DATA FOR THIS EXERCISE:
☆ ☆ ☆
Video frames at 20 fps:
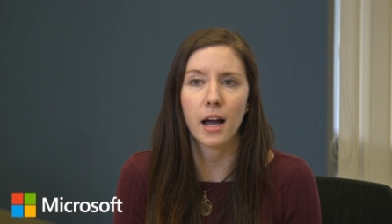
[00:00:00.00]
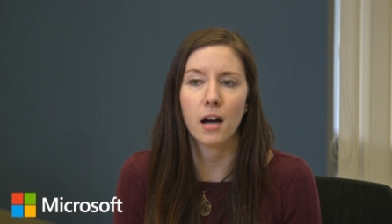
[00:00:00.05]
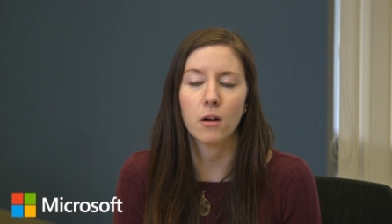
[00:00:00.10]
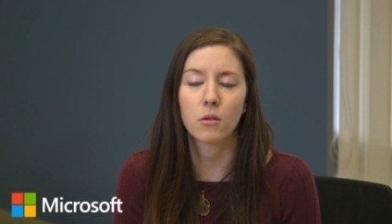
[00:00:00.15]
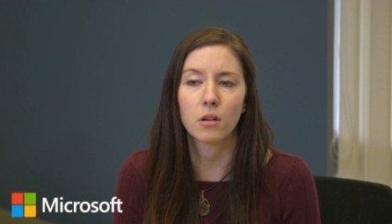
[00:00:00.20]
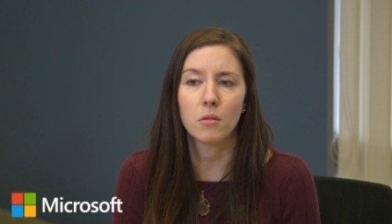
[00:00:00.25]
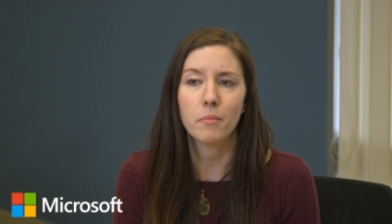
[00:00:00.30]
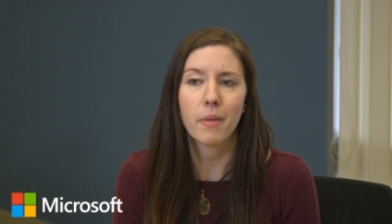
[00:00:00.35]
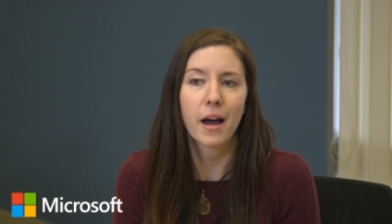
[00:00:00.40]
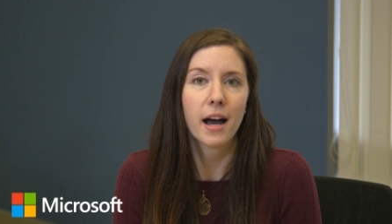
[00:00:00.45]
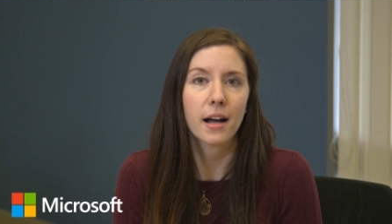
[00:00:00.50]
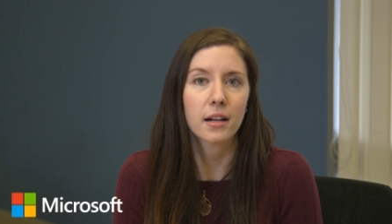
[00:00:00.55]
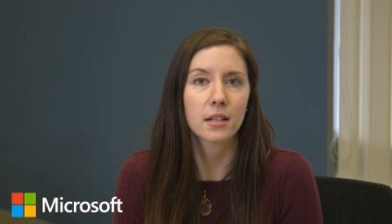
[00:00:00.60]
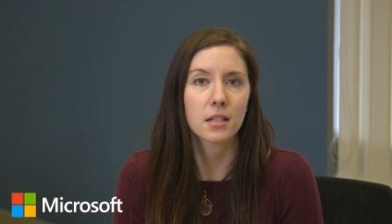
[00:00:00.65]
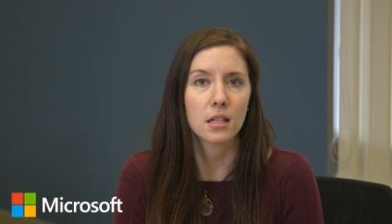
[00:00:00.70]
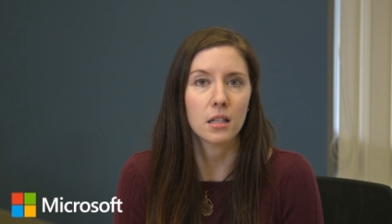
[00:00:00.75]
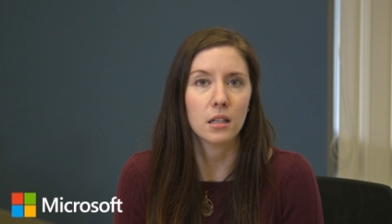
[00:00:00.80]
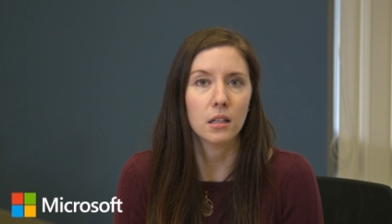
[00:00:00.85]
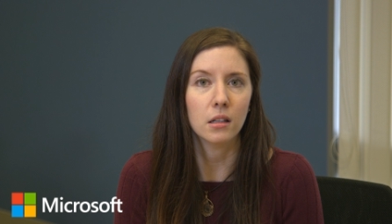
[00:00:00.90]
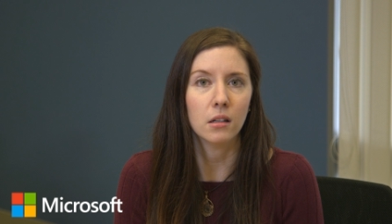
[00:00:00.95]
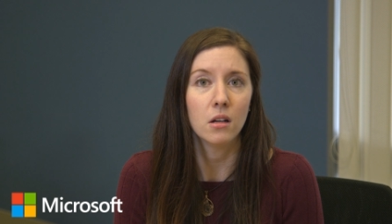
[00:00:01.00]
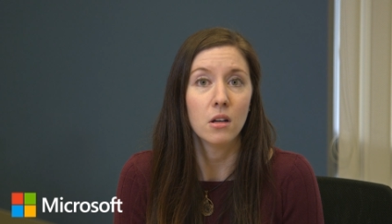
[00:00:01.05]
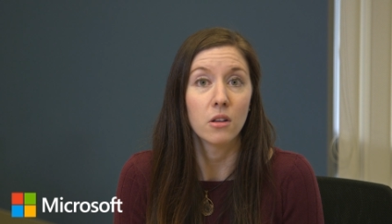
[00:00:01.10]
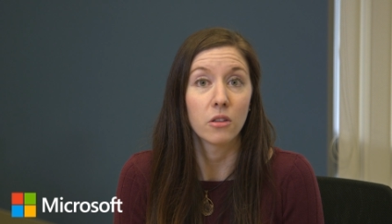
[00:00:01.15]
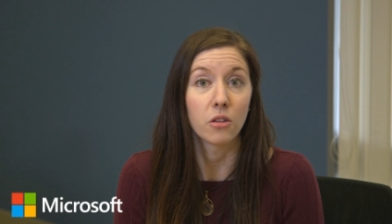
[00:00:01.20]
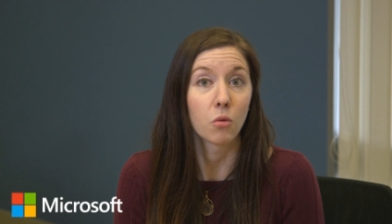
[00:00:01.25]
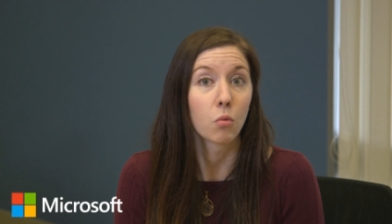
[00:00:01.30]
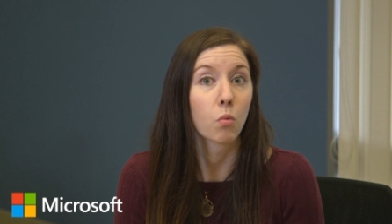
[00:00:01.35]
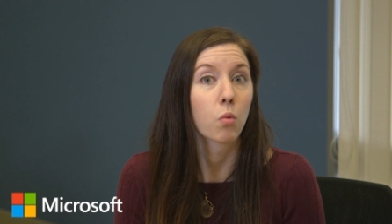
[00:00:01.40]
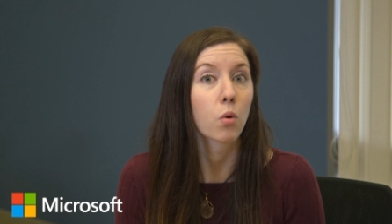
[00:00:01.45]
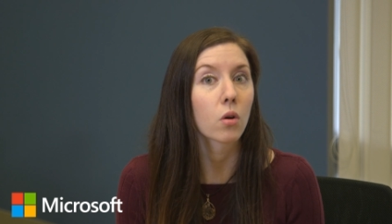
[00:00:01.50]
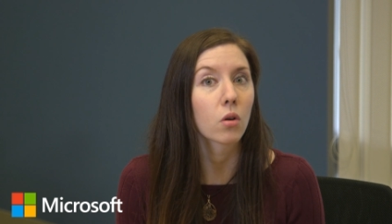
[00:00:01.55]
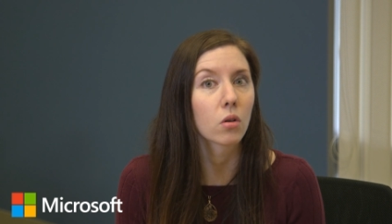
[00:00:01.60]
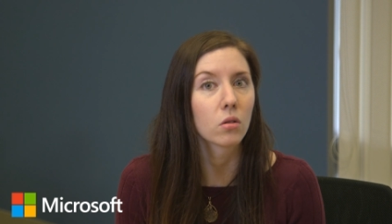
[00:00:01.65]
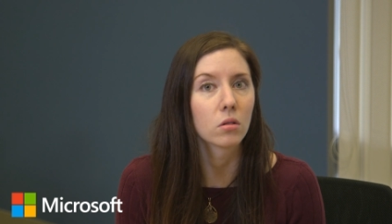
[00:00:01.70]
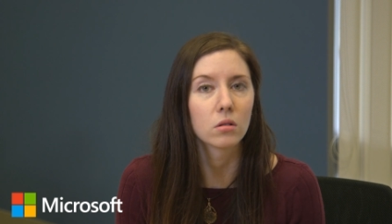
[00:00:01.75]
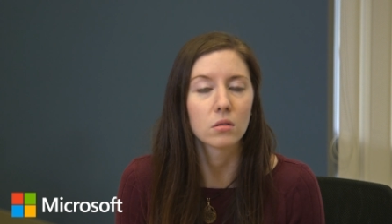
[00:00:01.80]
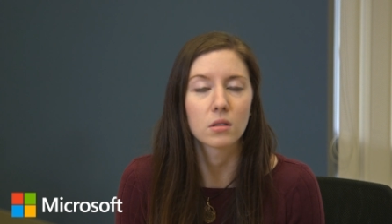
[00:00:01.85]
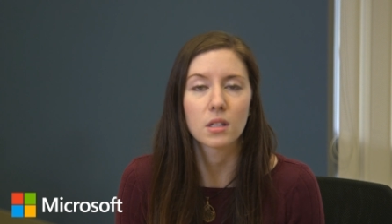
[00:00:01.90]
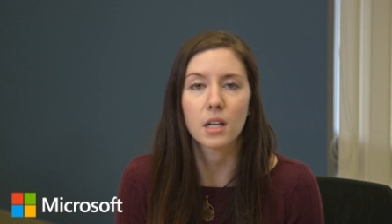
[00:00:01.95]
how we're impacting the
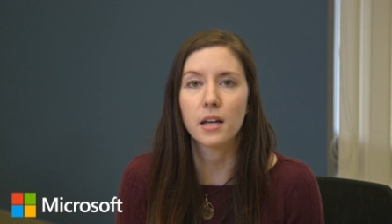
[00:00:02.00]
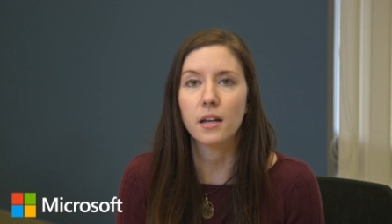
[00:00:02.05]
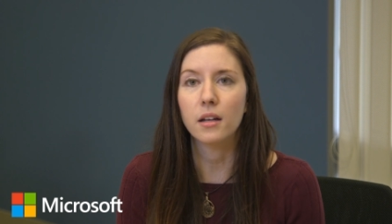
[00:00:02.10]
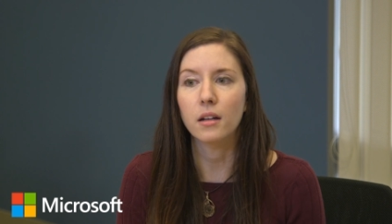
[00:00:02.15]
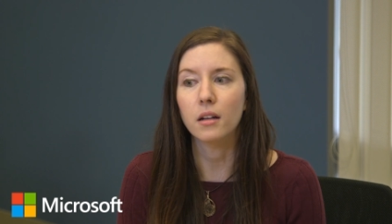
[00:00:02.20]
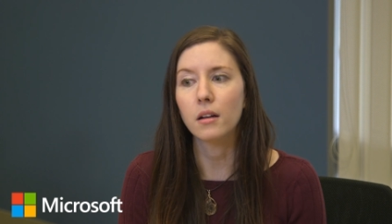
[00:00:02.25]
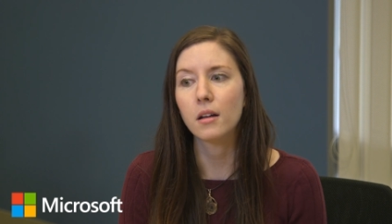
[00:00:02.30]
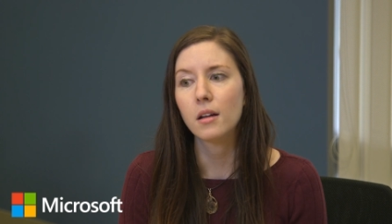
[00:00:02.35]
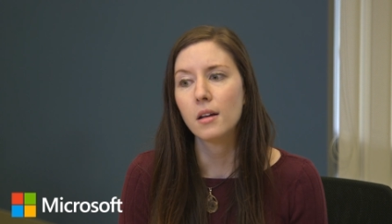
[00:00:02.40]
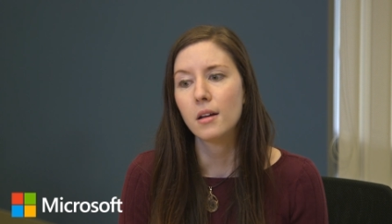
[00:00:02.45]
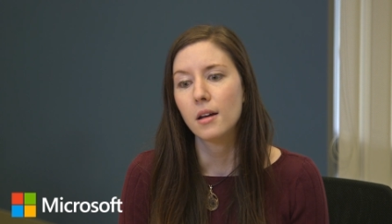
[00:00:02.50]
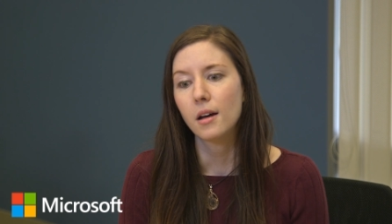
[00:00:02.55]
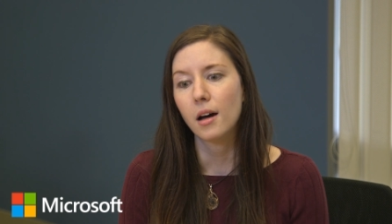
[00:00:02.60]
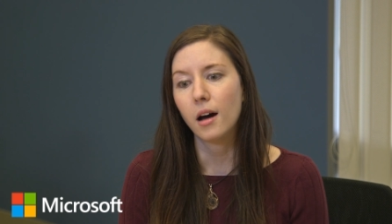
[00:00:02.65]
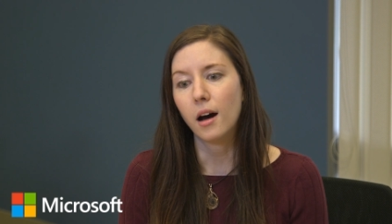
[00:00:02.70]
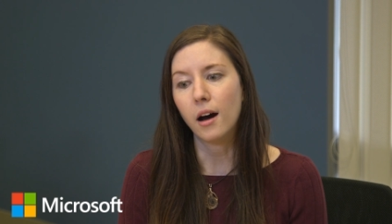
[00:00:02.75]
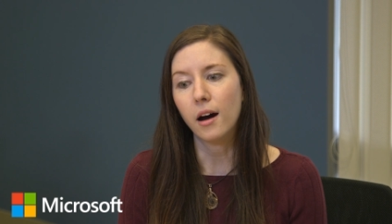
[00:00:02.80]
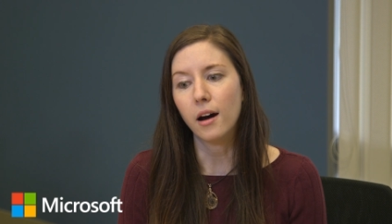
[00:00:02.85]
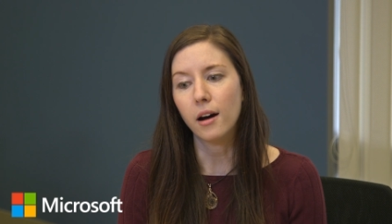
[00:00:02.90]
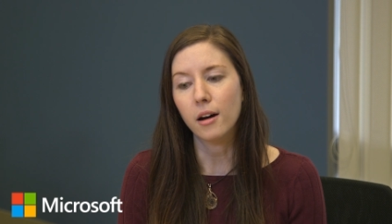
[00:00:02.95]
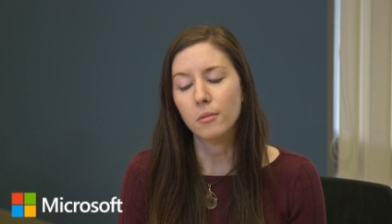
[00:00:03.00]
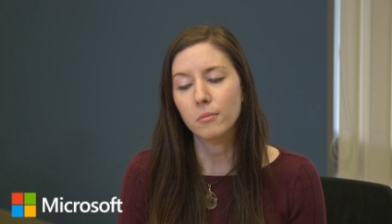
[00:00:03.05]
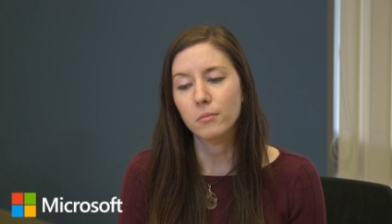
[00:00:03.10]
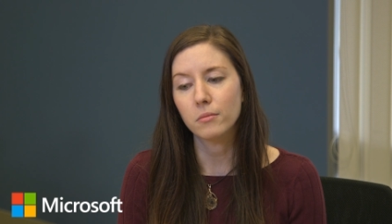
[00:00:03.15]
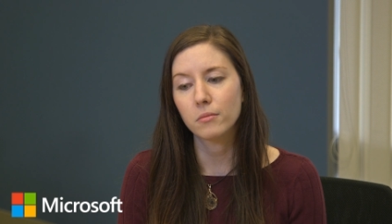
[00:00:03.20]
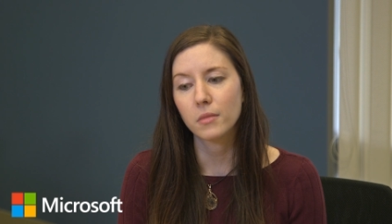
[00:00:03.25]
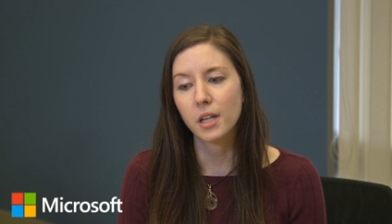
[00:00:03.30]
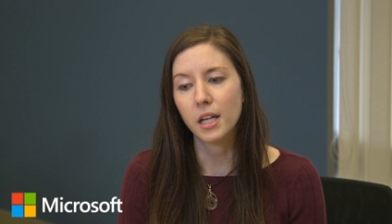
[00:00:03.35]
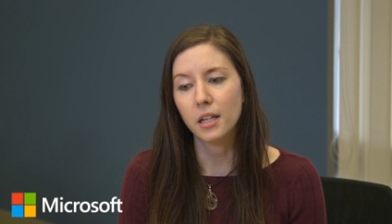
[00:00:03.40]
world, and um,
☆ ☆ ☆
WHAT THIS TASK INVOLVES:
The expected response is every line of the material, written out exactly, with the images removed.

OUTPUT FOR THIS EXERCISE:
Video frames at 20 fps:
[00:00:00.00]
[00:00:00.05]
[00:00:00.10]
[00:00:00.15]
[00:00:00.20]
[00:00:00.25]
[00:00:00.30]
[00:00:00.35]
[00:00:00.40]
[00:00:00.45]
[00:00:00.50]
[00:00:00.55]
[00:00:00.60]
[00:00:00.65]
[00:00:00.70]
[00:00:00.75]
[00:00:00.80]
[00:00:00.85]
[00:00:00.90]
[00:00:00.95]
[00:00:01.00]
[00:00:01.05]
[00:00:01.10]
[00:00:01.15]
[00:00:01.20]
[00:00:01.25]
[00:00:01.30]
[00:00:01.35]
[00:00:01.40]
[00:00:01.45]
[00:00:01.50]
[00:00:01.55]
[00:00:01.60]
[00:00:01.65]
[00:00:01.70]
[00:00:01.75]
[00:00:01.80]
[00:00:01.85]
[00:00:01.90]
[00:00:01.95]
how we're impacting the
[00:00:02.00]
[00:00:02.05]
[00:00:02.10]
[00:00:02.15]
[00:00:02.20]
[00:00:02.25]
[00:00:02.30]
[00:00:02.35]
[00:00:02.40]
[00:00:02.45]
[00:00:02.50]
[00:00:02.55]
[00:00:02.60]
[00:00:02.65]
[00:00:02.70]
[00:00:02.75]
[00:00:02.80]
[00:00:02.85]
[00:00:02.90]
[00:00:02.95]
[00:00:03.00]
[00:00:03.05]
[00:00:03.10]
[00:00:03.15]
[00:00:03.20]
[00:00:03.25]
[00:00:03.30]
[00:00:03.35]
[00:00:03.40]
world, and um,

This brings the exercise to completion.